Goal of the exercise:
This exercise calls for every record to be returned exactly, with pictures removed.

Exercise materials:
● ● ● ● ● ● ●

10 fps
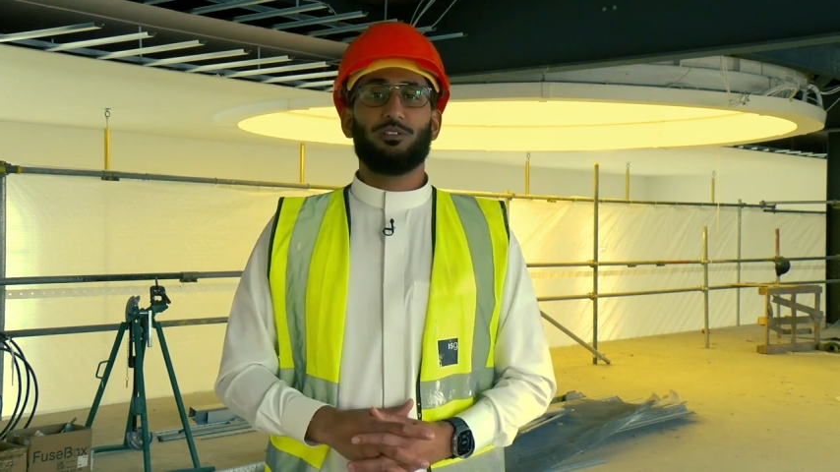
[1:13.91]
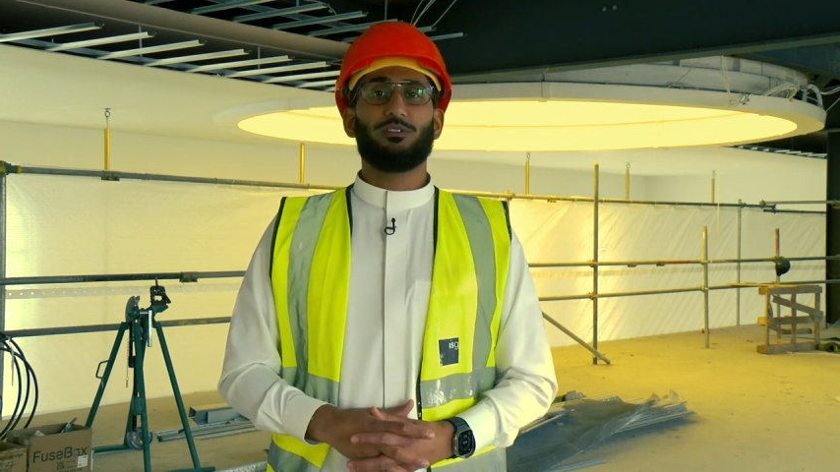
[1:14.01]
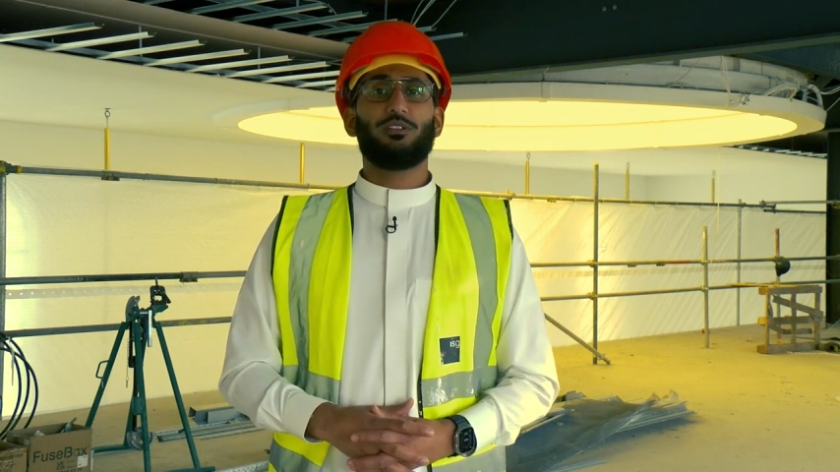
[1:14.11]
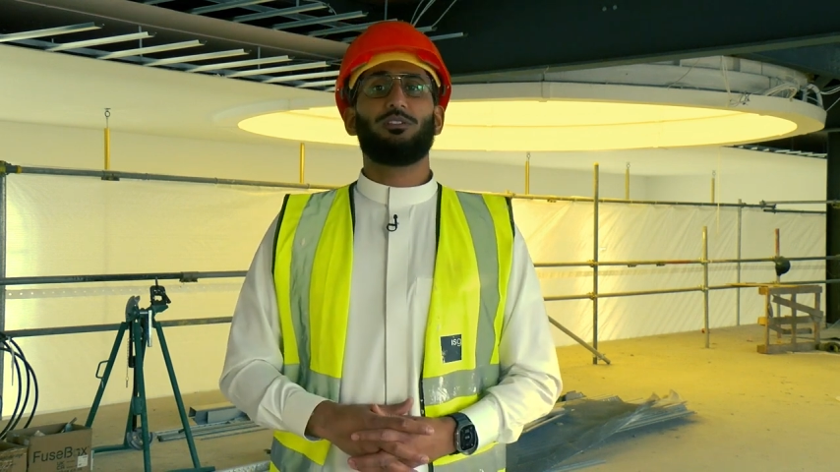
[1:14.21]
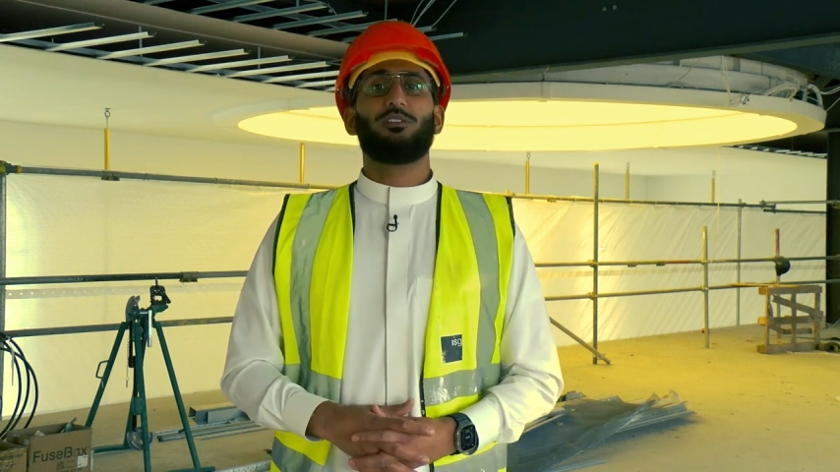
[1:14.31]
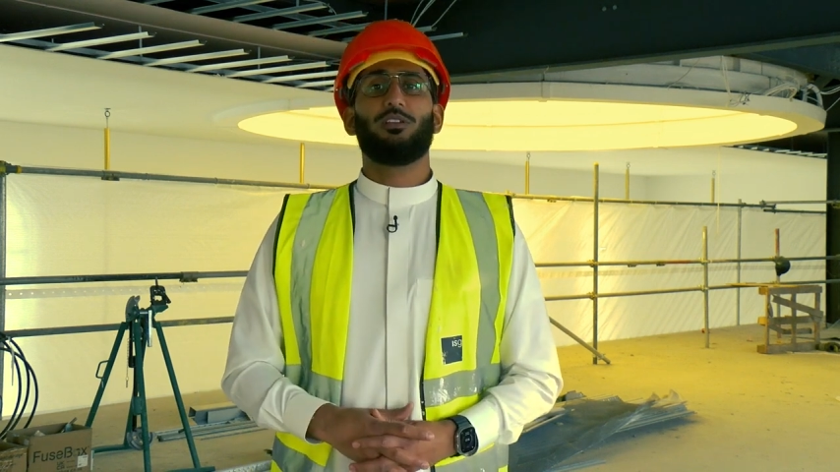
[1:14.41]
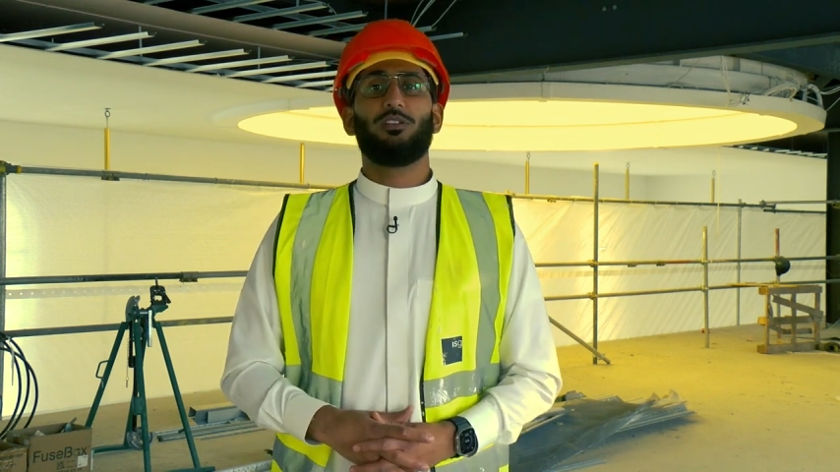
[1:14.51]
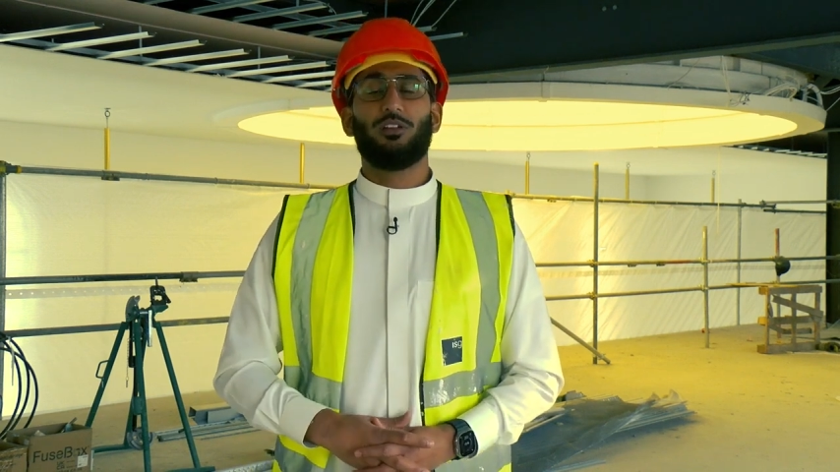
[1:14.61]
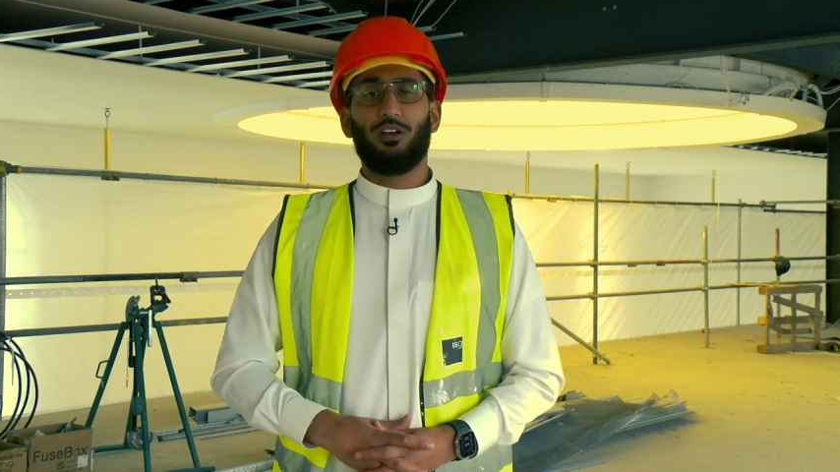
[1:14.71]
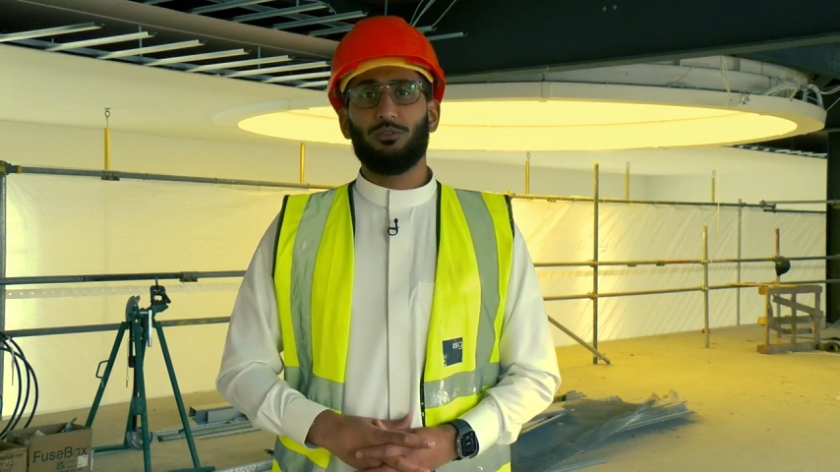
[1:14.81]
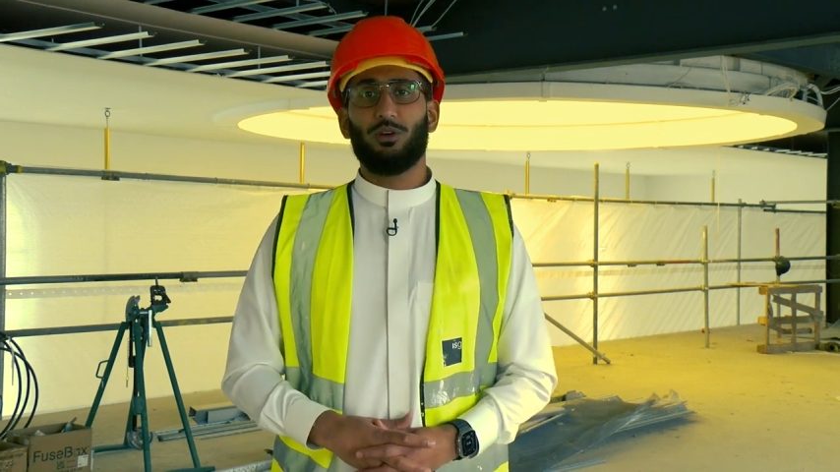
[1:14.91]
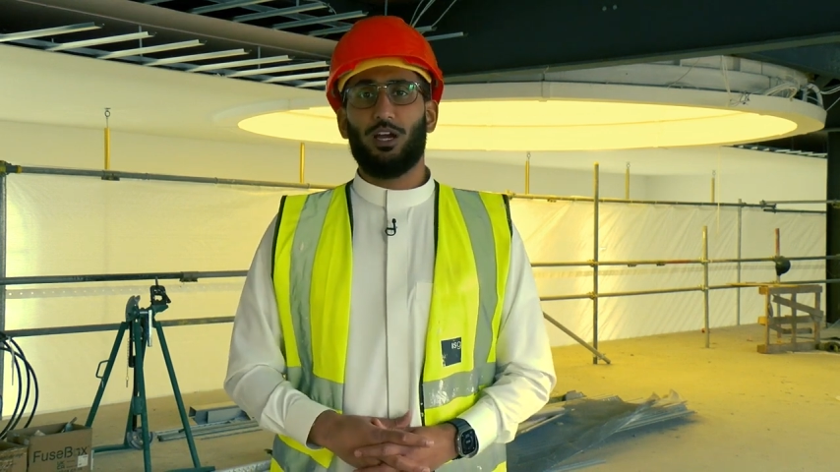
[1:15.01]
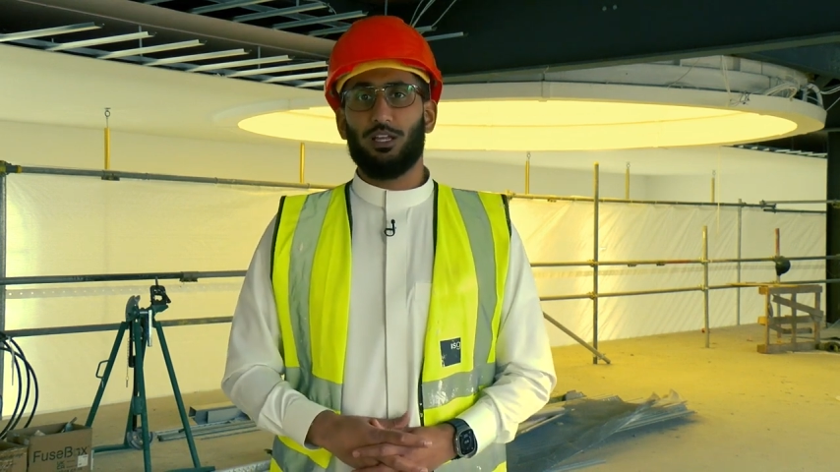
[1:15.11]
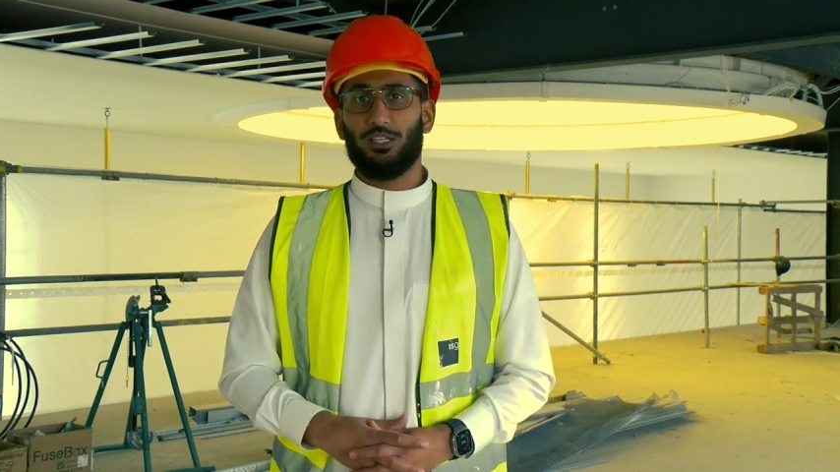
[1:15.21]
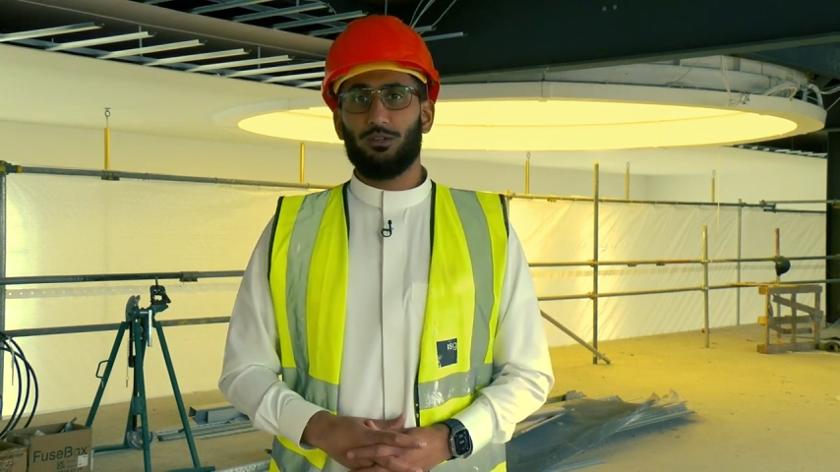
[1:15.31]
sallallahu
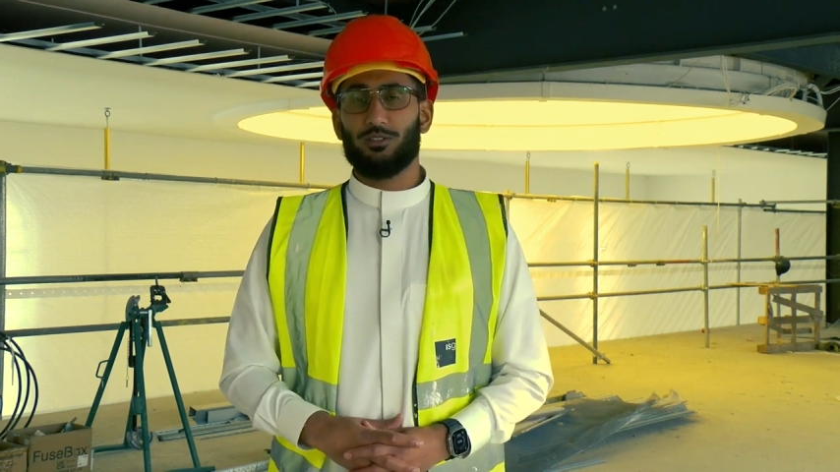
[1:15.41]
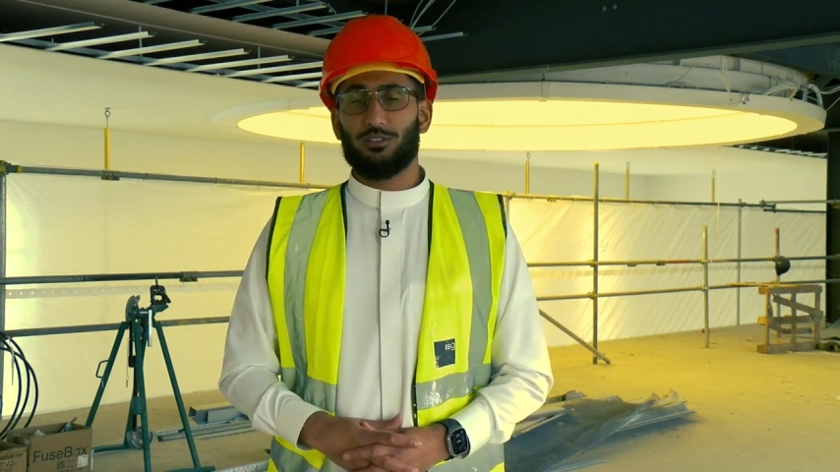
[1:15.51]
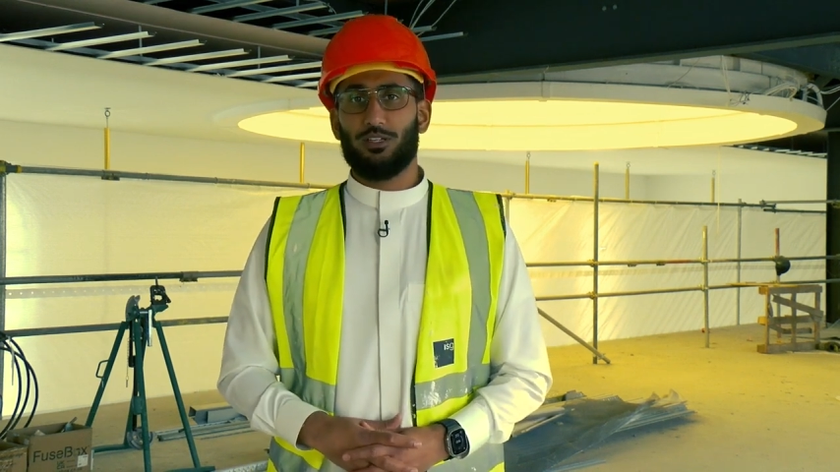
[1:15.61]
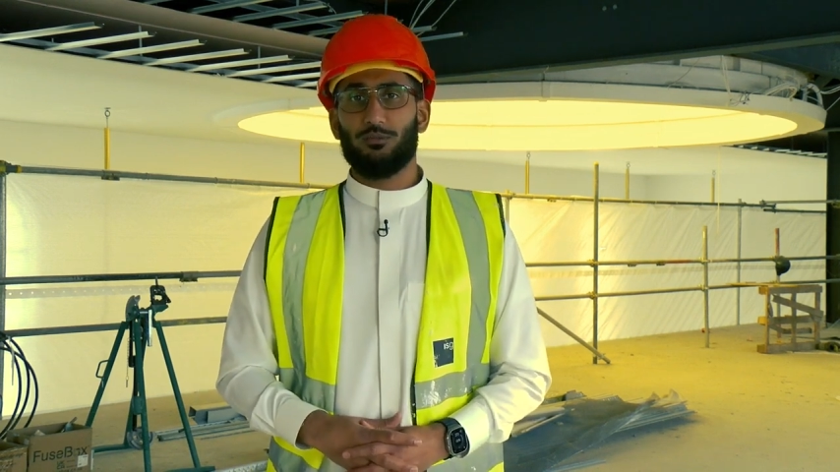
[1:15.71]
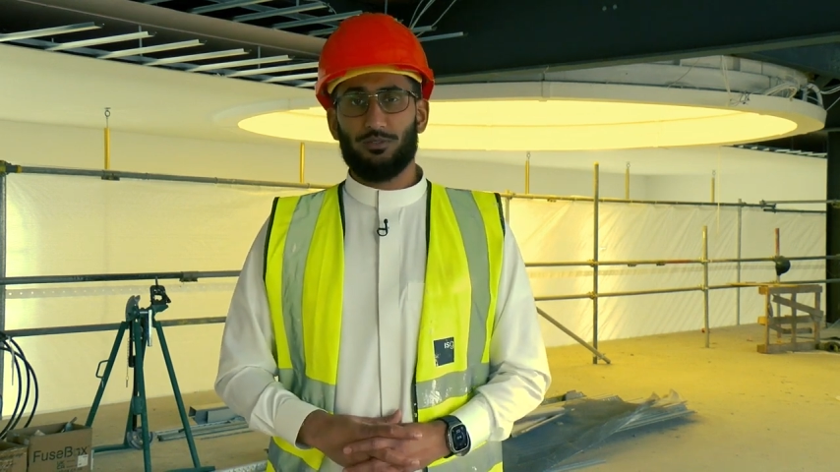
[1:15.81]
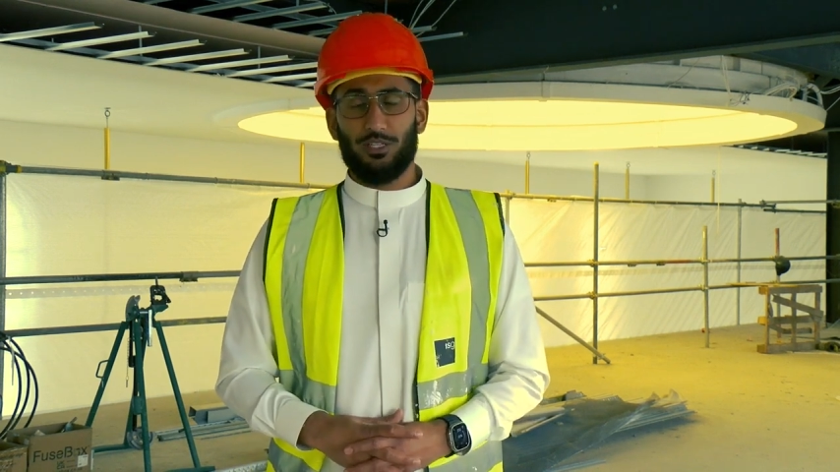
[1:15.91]
alaihi wasallam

● ● ● ● ● ● ●

Result of the exercise:
10 fps
[1:13.91]
[1:14.01]
[1:14.11]
[1:14.21]
[1:14.31]
[1:14.41]
[1:14.51]
[1:14.61]
[1:14.71]
[1:14.81]
[1:14.91]
[1:15.01]
[1:15.11]
[1:15.21]
[1:15.31]
sallallahu
[1:15.41]
[1:15.51]
[1:15.61]
[1:15.71]
[1:15.81]
[1:15.91]
alaihi wasallam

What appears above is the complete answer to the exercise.